An interdisciplinary team of experts from Indiana University, along with other researchers across the U.S. and Sweden, have received grants totaling over $1.6 million to study the effects that opioid pain medications prescribed during pregnancy have on children.
The grants to Brian D’Onofrio, a clinical psychology researcher in the IU Bloomington College of Arts and Sciences’ Department of Psychological and Brain Sciences, and colleagues are $1.22 million from the National Institute on Drug Abuse and $400,000 from the Swedish Research Council.
The researchers will examine whether causal connections exist between mothers who use prescribed opioids for pain treatment during pregnancy and adverse outcomes in children, such as preterm birth, reduced fetal growth, autism spectrum disorder and attention deficit hyperactivity disorder, known as ADHD. The work could provide doctors and pregnant women with better guidelines for their prescriptions, D’Onofrio said.
The use of prescribed opioid medication to treat severe and chronic pain is an issue of great concern within the medical and health care community due to the increasing prevalence of opioid pain medication across the globe. Nearly 50 percent of pregnant women experience moderate to severe pain – with a growing number who receive prescribed opioids.
D’Onofrio and colleagues’ research will improve upon past research into the use of prescribed opioid pain medications during pregnancy, said Ayesha Sujan, a Ph.D. student in the Department of Psychological and Brain Sciences and a member of D’Onofrio’s team.
For example, by comparing the children of those who are taking medication and those who are not, she said, earlier studies failed to account for other strong differences between the two groups, such as socioeconomic status, or physical and mental health, which could also account for differences in their children.
The new research will seek to overcome shortfalls of previous studies through an innovative approach that includes:
The use of Sweden’s comprehensive medical records from 1996 to 2017, which will provide an extensive dataset to significantly strengthen the validity of results. The researchers will use these records to construct a profile of the common characteristics among pregnant women who have used prescribed opioids for the treatment of pain, improving understanding of the possible factors contributing to negative outcomes in children.
The use of the large dataset to bring these other factors into focus. The researchers will compare the children of pregnant patients who have used prescribed opioids to other groups, including siblings who were not similarly exposed to opioids; the children of women taking pain medications other than opioids (e.g., acetaminophen) during pregnancy; and the children of fathers who took prescribed opioids while the mother was pregnant.
If differences are found in birth outcomes within these groups, then it’s likely opioid use during pregnancy is the cause. If differences are not found, then it’s likely other shared qualities within these groups are the cause.
The results could have a significant impact on patients’ lives. In some cases, an opioid prescription may be superior to untreated maternal pain during pregnancy, added Sujan, whose research interests extend to the use of other medications during pregnancy.
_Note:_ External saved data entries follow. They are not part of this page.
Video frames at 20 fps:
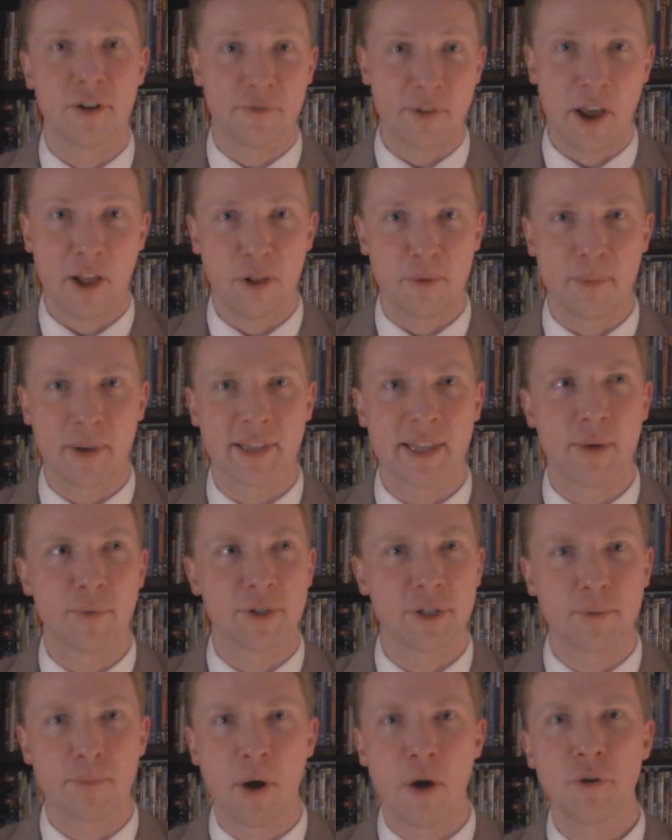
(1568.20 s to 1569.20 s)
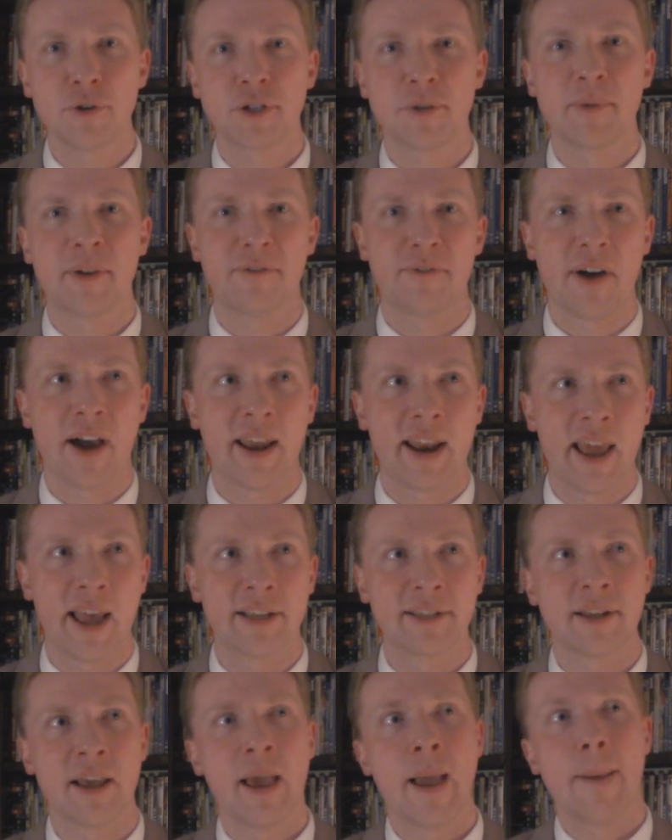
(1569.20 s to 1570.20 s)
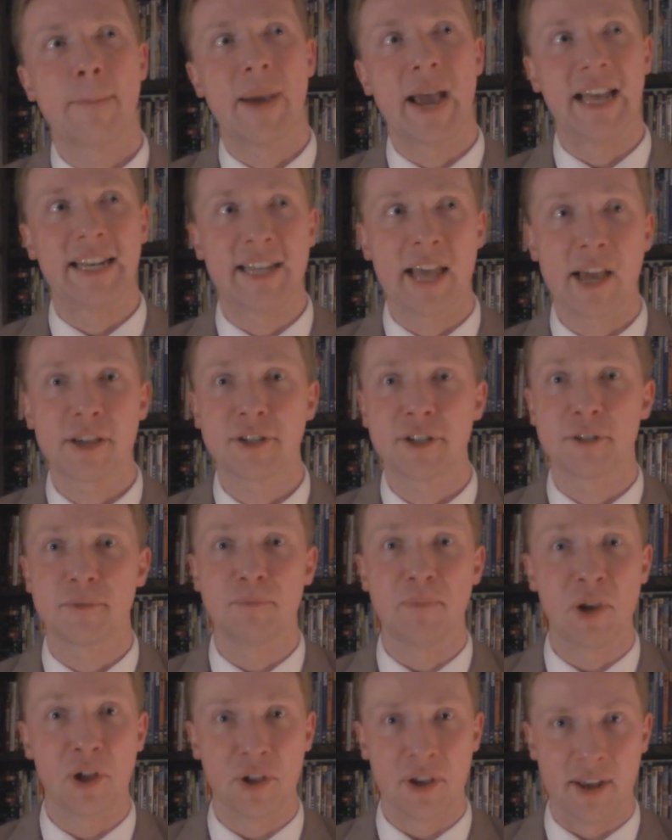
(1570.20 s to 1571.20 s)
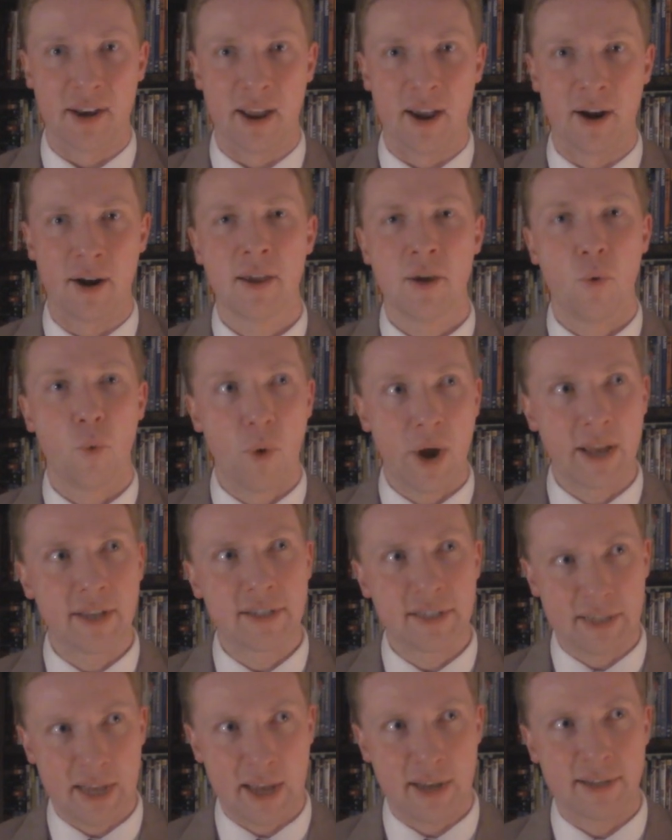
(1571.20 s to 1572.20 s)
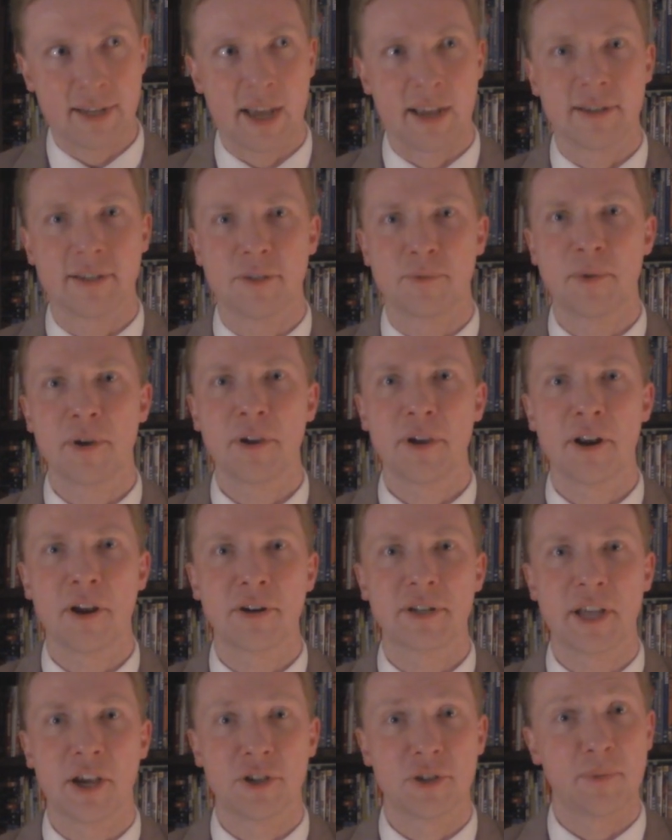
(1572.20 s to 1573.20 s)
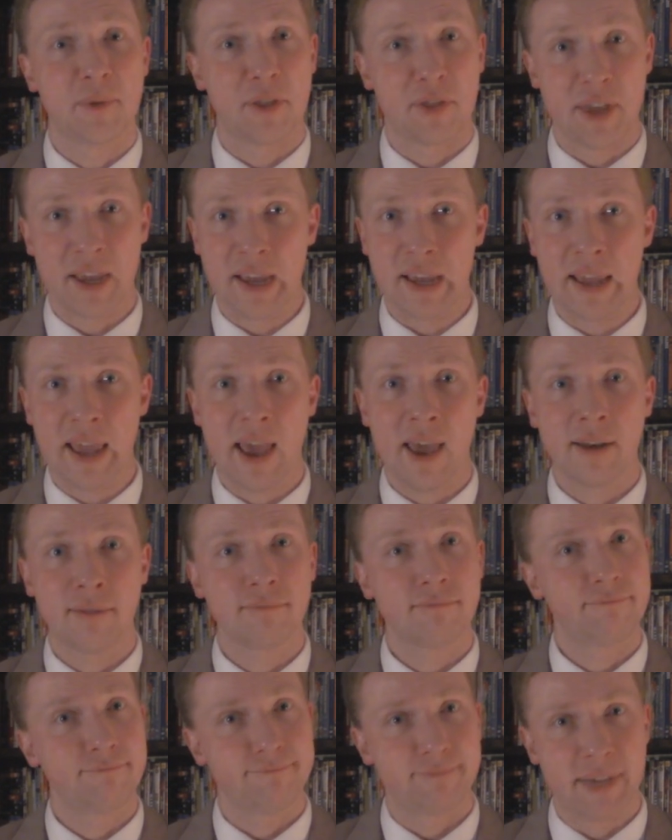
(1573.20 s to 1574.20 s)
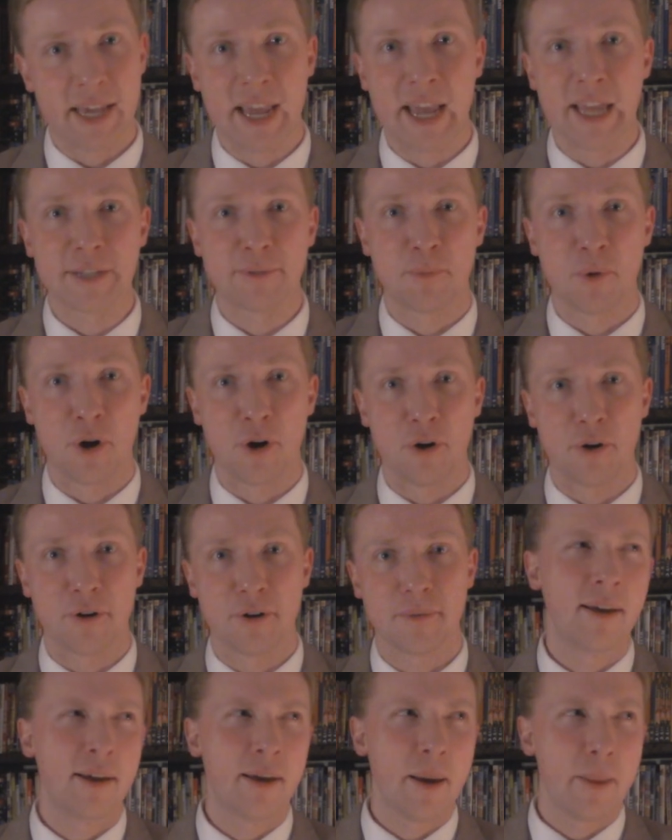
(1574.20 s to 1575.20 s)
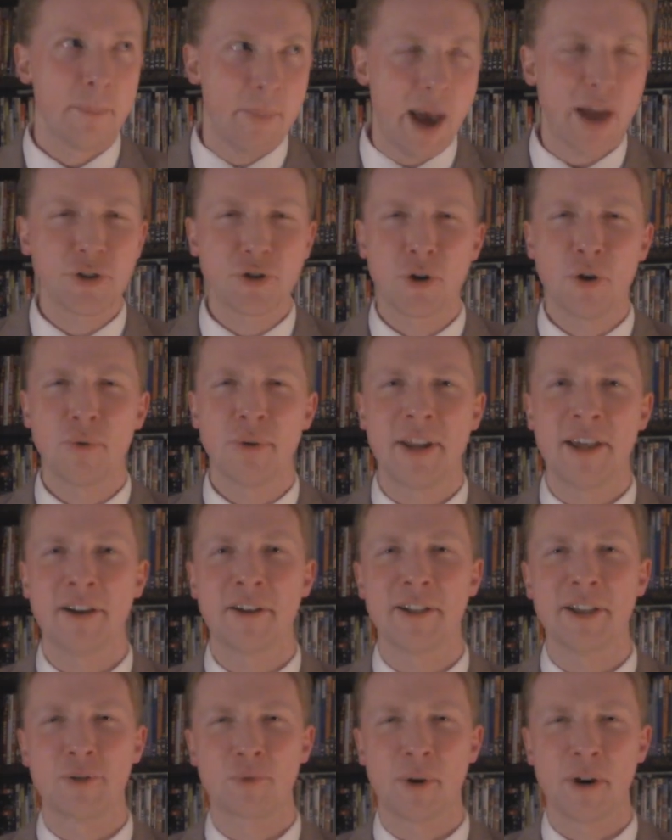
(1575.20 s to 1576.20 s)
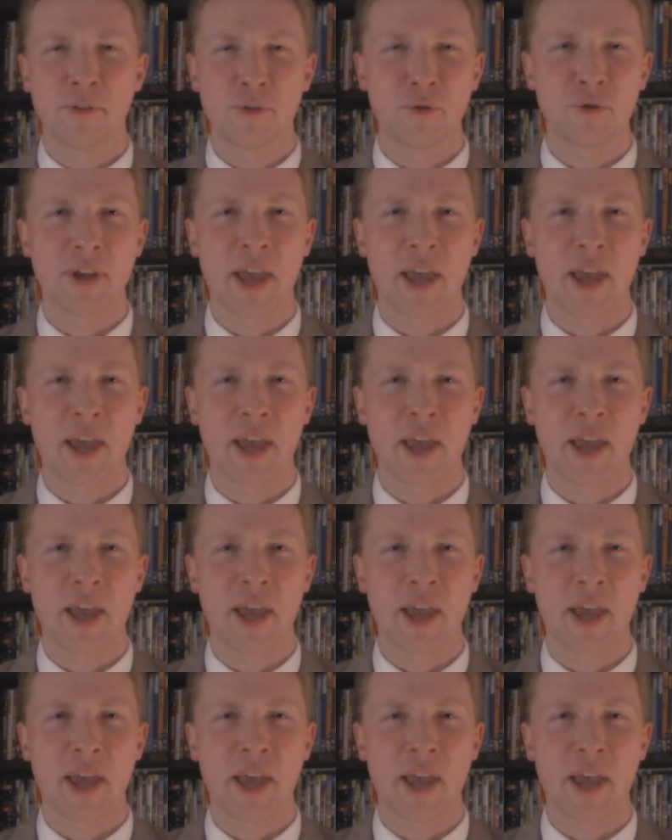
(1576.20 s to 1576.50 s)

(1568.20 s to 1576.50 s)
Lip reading: development that was supposed to be financed by a Texas millionaire. When said Texas millionaire tells him to think again, he gets murdered. Patrick O'Neill is one of those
“We always try to think, ‘What’s the alternative?’” she said. “It may be greater hardship, if the mom cannot go to work or she cannot take care of herself or her kids without the medication. And so far, we have no good science to show that the medication itself is bad for children or worse than a woman’s underlying condition. The drug could be the best alternative.”
Additional researchers on the National Institute on Drug Abuse grant include Patrick Quinn, an assistant professor at the IU School of Public Health-Bloomington, and Sara Oberg and Paul Lichtenstein at the Karolinska Institutet in Sweden. Oberg and Lichtenstein are also researchers on the Swedish Research Council grant.
This study reflects IU’s extensive expertise and research regarding addictions. To build on this area of strength, IU President Michael A. McRobbie, along with Indiana Gov. Eric Holcomb and IU Health President and CEO Dennis Murphy, announced the Responding to the Addictions Crisis Grand Challenge initiative in October 2017.